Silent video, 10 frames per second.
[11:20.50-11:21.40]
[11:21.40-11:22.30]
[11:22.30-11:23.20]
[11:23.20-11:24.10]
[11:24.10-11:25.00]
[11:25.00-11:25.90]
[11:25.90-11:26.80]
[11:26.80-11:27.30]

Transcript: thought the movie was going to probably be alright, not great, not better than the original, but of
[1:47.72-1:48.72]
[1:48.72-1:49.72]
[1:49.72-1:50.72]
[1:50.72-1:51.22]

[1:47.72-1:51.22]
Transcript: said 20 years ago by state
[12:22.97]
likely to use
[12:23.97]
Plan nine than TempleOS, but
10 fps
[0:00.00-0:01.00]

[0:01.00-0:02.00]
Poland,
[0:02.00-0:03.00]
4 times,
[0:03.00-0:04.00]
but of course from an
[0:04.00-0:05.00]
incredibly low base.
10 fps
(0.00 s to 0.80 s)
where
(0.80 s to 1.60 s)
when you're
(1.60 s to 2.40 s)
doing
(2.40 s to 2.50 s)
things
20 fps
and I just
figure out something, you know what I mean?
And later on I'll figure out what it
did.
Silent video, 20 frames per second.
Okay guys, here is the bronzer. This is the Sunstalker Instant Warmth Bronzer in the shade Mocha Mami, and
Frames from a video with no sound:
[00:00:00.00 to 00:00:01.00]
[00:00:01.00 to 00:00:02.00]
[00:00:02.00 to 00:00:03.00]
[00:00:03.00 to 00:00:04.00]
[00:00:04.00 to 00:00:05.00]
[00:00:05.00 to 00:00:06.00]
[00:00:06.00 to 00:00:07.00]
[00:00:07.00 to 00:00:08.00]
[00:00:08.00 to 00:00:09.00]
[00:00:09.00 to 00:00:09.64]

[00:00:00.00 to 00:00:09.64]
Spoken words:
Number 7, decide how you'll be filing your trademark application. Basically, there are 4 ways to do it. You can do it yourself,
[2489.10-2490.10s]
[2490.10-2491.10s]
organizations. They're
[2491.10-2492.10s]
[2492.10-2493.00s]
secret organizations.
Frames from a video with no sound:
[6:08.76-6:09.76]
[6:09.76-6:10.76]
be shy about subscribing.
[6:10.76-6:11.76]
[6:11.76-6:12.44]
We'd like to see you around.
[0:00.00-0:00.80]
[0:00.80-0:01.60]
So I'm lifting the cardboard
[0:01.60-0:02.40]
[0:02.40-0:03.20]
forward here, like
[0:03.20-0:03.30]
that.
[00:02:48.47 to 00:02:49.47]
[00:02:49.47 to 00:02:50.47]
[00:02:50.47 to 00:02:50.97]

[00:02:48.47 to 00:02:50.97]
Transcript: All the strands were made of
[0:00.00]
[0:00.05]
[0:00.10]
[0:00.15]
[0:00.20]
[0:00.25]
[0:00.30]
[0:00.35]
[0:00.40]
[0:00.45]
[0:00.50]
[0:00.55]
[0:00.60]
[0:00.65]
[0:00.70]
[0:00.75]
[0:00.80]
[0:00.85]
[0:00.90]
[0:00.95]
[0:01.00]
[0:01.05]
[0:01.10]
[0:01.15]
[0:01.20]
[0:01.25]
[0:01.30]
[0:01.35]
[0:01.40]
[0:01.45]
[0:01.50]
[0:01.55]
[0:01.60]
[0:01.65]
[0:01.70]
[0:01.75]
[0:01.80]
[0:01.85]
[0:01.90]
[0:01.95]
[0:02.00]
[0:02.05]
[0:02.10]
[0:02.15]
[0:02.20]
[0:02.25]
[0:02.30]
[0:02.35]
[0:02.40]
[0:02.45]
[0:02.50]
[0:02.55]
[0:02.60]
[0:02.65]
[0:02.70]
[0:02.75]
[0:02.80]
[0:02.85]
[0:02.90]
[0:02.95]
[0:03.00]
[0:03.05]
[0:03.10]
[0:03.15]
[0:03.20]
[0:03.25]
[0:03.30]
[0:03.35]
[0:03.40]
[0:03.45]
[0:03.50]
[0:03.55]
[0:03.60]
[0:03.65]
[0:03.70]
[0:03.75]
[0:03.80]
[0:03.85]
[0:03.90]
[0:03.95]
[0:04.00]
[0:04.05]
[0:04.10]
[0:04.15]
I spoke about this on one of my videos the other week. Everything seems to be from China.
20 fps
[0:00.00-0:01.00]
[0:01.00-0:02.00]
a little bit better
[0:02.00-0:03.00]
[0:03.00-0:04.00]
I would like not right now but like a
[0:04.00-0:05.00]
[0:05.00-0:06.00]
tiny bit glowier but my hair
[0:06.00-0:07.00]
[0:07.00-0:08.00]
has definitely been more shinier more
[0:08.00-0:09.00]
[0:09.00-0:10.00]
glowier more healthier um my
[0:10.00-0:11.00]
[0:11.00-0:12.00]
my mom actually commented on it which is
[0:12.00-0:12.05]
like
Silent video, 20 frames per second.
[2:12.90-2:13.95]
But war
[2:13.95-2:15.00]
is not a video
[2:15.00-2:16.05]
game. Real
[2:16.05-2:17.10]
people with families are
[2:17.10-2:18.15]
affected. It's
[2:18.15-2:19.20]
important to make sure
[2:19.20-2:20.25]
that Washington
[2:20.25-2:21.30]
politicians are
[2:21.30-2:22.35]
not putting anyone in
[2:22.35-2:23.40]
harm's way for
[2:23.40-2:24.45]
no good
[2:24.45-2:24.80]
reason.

────

An exact transcription of all the entries is needed.

Silent video, 10 frames per second.
[11:20.50-11:21.40]
[11:21.40-11:22.30]
[11:22.30-11:23.20]
[11:23.20-11:24.10]
[11:24.10-11:25.00]
[11:25.00-11:25.90]
[11:25.90-11:26.80]
[11:26.80-11:27.30]

Transcript: thought the movie was going to probably be alright, not great, not better than the original, but of
[1:47.72-1:48.72]
[1:48.72-1:49.72]
[1:49.72-1:50.72]
[1:50.72-1:51.22]

[1:47.72-1:51.22]
Transcript: said 20 years ago by state
[12:22.97]
likely to use
[12:23.97]
Plan nine than TempleOS, but
10 fps
[0:00.00-0:01.00]

[0:01.00-0:02.00]
Poland,
[0:02.00-0:03.00]
4 times,
[0:03.00-0:04.00]
but of course from an
[0:04.00-0:05.00]
incredibly low base.
10 fps
(0.00 s to 0.80 s)
where
(0.80 s to 1.60 s)
when you're
(1.60 s to 2.40 s)
doing
(2.40 s to 2.50 s)
things
20 fps
and I just
figure out something, you know what I mean?
And later on I'll figure out what it
did.
Silent video, 20 frames per second.
Okay guys, here is the bronzer. This is the Sunstalker Instant Warmth Bronzer in the shade Mocha Mami, and
Frames from a video with no sound:
[00:00:00.00 to 00:00:01.00]
[00:00:01.00 to 00:00:02.00]
[00:00:02.00 to 00:00:03.00]
[00:00:03.00 to 00:00:04.00]
[00:00:04.00 to 00:00:05.00]
[00:00:05.00 to 00:00:06.00]
[00:00:06.00 to 00:00:07.00]
[00:00:07.00 to 00:00:08.00]
[00:00:08.00 to 00:00:09.00]
[00:00:09.00 to 00:00:09.64]

[00:00:00.00 to 00:00:09.64]
Spoken words:
Number 7, decide how you'll be filing your trademark application. Basically, there are 4 ways to do it. You can do it yourself,
[2489.10-2490.10s]
[2490.10-2491.10s]
organizations. They're
[2491.10-2492.10s]
[2492.10-2493.00s]
secret organizations.
Frames from a video with no sound:
[6:08.76-6:09.76]
[6:09.76-6:10.76]
be shy about subscribing.
[6:10.76-6:11.76]
[6:11.76-6:12.44]
We'd like to see you around.
[0:00.00-0:00.80]
[0:00.80-0:01.60]
So I'm lifting the cardboard
[0:01.60-0:02.40]
[0:02.40-0:03.20]
forward here, like
[0:03.20-0:03.30]
that.
[00:02:48.47 to 00:02:49.47]
[00:02:49.47 to 00:02:50.47]
[00:02:50.47 to 00:02:50.97]

[00:02:48.47 to 00:02:50.97]
Transcript: All the strands were made of
[0:00.00]
[0:00.05]
[0:00.10]
[0:00.15]
[0:00.20]
[0:00.25]
[0:00.30]
[0:00.35]
[0:00.40]
[0:00.45]
[0:00.50]
[0:00.55]
[0:00.60]
[0:00.65]
[0:00.70]
[0:00.75]
[0:00.80]
[0:00.85]
[0:00.90]
[0:00.95]
[0:01.00]
[0:01.05]
[0:01.10]
[0:01.15]
[0:01.20]
[0:01.25]
[0:01.30]
[0:01.35]
[0:01.40]
[0:01.45]
[0:01.50]
[0:01.55]
[0:01.60]
[0:01.65]
[0:01.70]
[0:01.75]
[0:01.80]
[0:01.85]
[0:01.90]
[0:01.95]
[0:02.00]
[0:02.05]
[0:02.10]
[0:02.15]
[0:02.20]
[0:02.25]
[0:02.30]
[0:02.35]
[0:02.40]
[0:02.45]
[0:02.50]
[0:02.55]
[0:02.60]
[0:02.65]
[0:02.70]
[0:02.75]
[0:02.80]
[0:02.85]
[0:02.90]
[0:02.95]
[0:03.00]
[0:03.05]
[0:03.10]
[0:03.15]
[0:03.20]
[0:03.25]
[0:03.30]
[0:03.35]
[0:03.40]
[0:03.45]
[0:03.50]
[0:03.55]
[0:03.60]
[0:03.65]
[0:03.70]
[0:03.75]
[0:03.80]
[0:03.85]
[0:03.90]
[0:03.95]
[0:04.00]
[0:04.05]
[0:04.10]
[0:04.15]
I spoke about this on one of my videos the other week. Everything seems to be from China.
20 fps
[0:00.00-0:01.00]
[0:01.00-0:02.00]
a little bit better
[0:02.00-0:03.00]
[0:03.00-0:04.00]
I would like not right now but like a
[0:04.00-0:05.00]
[0:05.00-0:06.00]
tiny bit glowier but my hair
[0:06.00-0:07.00]
[0:07.00-0:08.00]
has definitely been more shinier more
[0:08.00-0:09.00]
[0:09.00-0:10.00]
glowier more healthier um my
[0:10.00-0:11.00]
[0:11.00-0:12.00]
my mom actually commented on it which is
[0:12.00-0:12.05]
like
Silent video, 20 frames per second.
[2:12.90-2:13.95]
But war
[2:13.95-2:15.00]
is not a video
[2:15.00-2:16.05]
game. Real
[2:16.05-2:17.10]
people with families are
[2:17.10-2:18.15]
affected. It's
[2:18.15-2:19.20]
important to make sure
[2:19.20-2:20.25]
that Washington
[2:20.25-2:21.30]
politicians are
[2:21.30-2:22.35]
not putting anyone in
[2:22.35-2:23.40]
harm's way for
[2:23.40-2:24.45]
no good
[2:24.45-2:24.80]
reason.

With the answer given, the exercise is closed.